A protocol to speak with what? Gallium? Or between GTK/QT and the compositor (Weston)?
I don't really know, hence why I asked. So don't ask the clueless, better explain it to him...Weston is a WM/compositor/display server that uses the Wayland protocol, isn't it?
Sorry if I sound noobish, but in that topic I am.
asdx is correct.
Wayland is the protocol. Just like X has the X11 protocol, for clients to talk with the server. So yes, you could say it is between toolkits (Gtk, Qt, EFL, ...) and a server.
Libwayland (often just "wayland") is a C library, which implements the Wayland (core and few extensions) protocol bindings, and offers a C application programming interface for easy use. You could say that libwayland turns C function calls into bytes that are transferred through a local Unix socket, and it does also the opposite.

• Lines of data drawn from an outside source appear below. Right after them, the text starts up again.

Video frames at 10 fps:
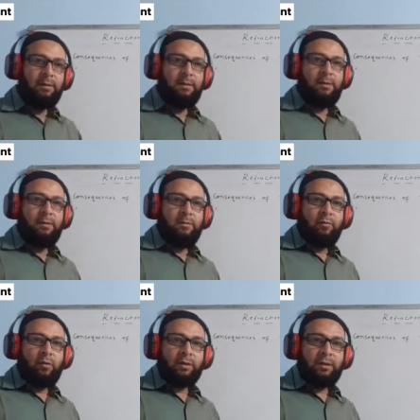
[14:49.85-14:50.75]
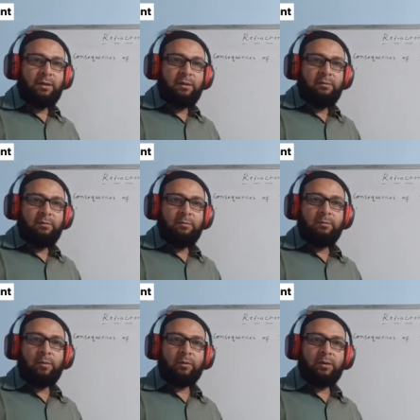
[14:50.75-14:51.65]
in a bottle
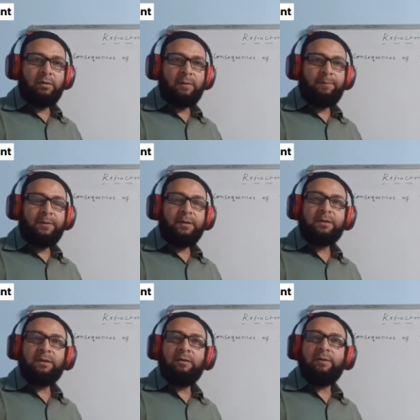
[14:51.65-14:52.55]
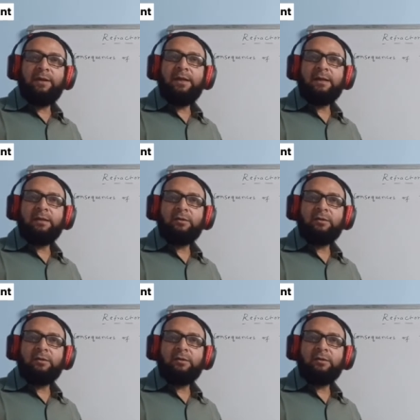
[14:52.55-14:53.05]
appears silvery at the top.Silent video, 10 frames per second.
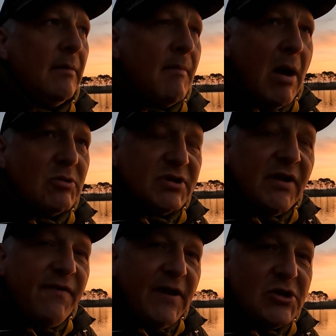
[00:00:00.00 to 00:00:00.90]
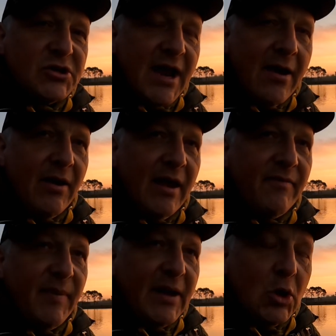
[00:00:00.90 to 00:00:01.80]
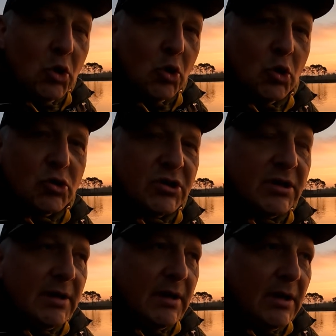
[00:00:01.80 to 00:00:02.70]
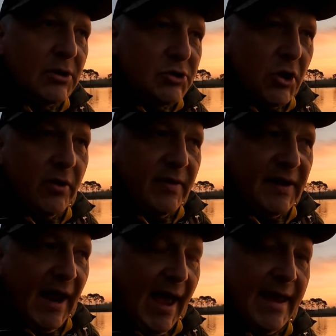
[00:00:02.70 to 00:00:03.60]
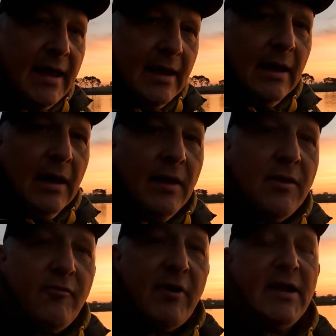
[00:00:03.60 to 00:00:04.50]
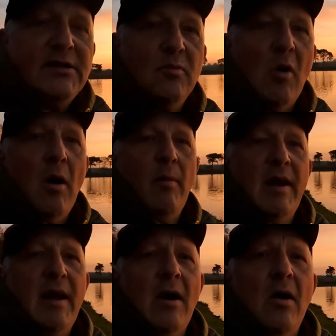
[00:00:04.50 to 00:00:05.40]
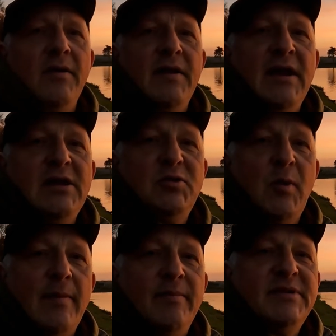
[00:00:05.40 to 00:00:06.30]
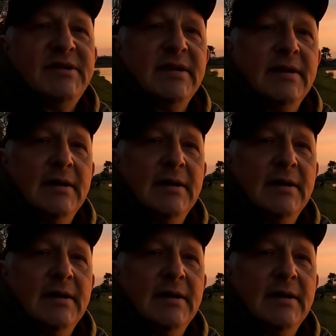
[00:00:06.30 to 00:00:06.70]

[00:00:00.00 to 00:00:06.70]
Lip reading: Most of the fish down here have been caught during the day, and the reason why we're on the swims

Weston is the reference Wayland server (and a compositor and a window manager in the same package). It is the reference compositor, because it is what the Wayland depelopers mainly work on. There are also other Wayland compositors, I think Qt has a handful, for instance.
I dunno, the more I read about what wayland is in this thread, the more I keep thinking "this is just X11 with a different name" lol.. so basically it's a protocol (much like X11) that can manage windows and workspaces (much like X11)..
I was under the impression that Wayland provides a very thin layer for applications to dump their GUI stuff on. I didn't think there would be window management involved or anything like that.
Please forgive me if I sound noobish here.
Last edited by 9a3eedi; 06-13-2012 at 04:22 PM.